At Mon Oct 06, 11:39:00 PM, Blogger Evang. Ro* said...

Hippo attacks?! PLEASE read Psalm 91 everyday!

I love your blogs. They are great. I look forward to them. The pictures are awesome. The mountain view is breath taking.

Hippos??!!? I don't know....
Please don't go swimming ;-)

So are you running the whole floor once Dr. Irungu leaves? Are there enough nurses? What about supplies? Does the U.S. contribute at all?

Some folks at Union mentioned sending you a "Care" package...what do you need??

Stay Under His Shelter...

Evang. Ro*

 
At Sat Oct 18, 03:13:00 PM, Anonymous Anonymous said...

Chad,
Is there any way I can help (maybe with donations of supplies, etc...)
-pgj

 
At Wed Oct 22, 11:11:00 PM, Blogger Altrivice said...

This is going to be an interesting journey for me...through your eyes of course. Thanks for taking the time to write and post pictures. Of course, I continue to pray for your well being especially given the occasional hippo attack --- GEEZ!! Please be safe. Miss you. Love you.

Altrivice

 
At Mon Oct 27, 03:24:00 PM, Blogger solomon said...

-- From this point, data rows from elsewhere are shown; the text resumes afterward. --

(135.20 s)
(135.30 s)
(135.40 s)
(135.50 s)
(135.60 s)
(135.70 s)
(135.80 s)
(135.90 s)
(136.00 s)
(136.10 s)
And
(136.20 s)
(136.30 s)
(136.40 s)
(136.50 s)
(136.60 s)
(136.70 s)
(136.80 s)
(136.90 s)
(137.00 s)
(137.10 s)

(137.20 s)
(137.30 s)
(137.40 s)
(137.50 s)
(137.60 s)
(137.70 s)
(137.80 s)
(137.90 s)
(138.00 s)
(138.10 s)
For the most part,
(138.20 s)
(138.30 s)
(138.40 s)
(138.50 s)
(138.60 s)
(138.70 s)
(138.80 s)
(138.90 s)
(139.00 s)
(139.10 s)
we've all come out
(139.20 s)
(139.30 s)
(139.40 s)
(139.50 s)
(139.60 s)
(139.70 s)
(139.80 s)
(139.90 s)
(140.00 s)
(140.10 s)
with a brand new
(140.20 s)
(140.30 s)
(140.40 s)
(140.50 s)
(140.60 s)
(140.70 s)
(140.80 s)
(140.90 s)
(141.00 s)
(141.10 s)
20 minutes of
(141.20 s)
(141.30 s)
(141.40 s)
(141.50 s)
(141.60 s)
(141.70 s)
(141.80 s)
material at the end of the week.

Good job chad I am glad that you are able to share what other people rarely get to see or here. I know you are very safe God is watching over you. I will be in Kenya over January but we are headed to Kisumu (Bondo District Hosp).Keep the good working going. Asante sana,Nethengu mono.

Solloh

 
At Mon Nov 10, 03:12:00 PM, Anonymous Darlene Beaird said...

Chad,

I truly admire your dedication. Words cannot express the amazement of your experience in Kenya. I wish you many blessings on your journey over there. Stay safe and God bless!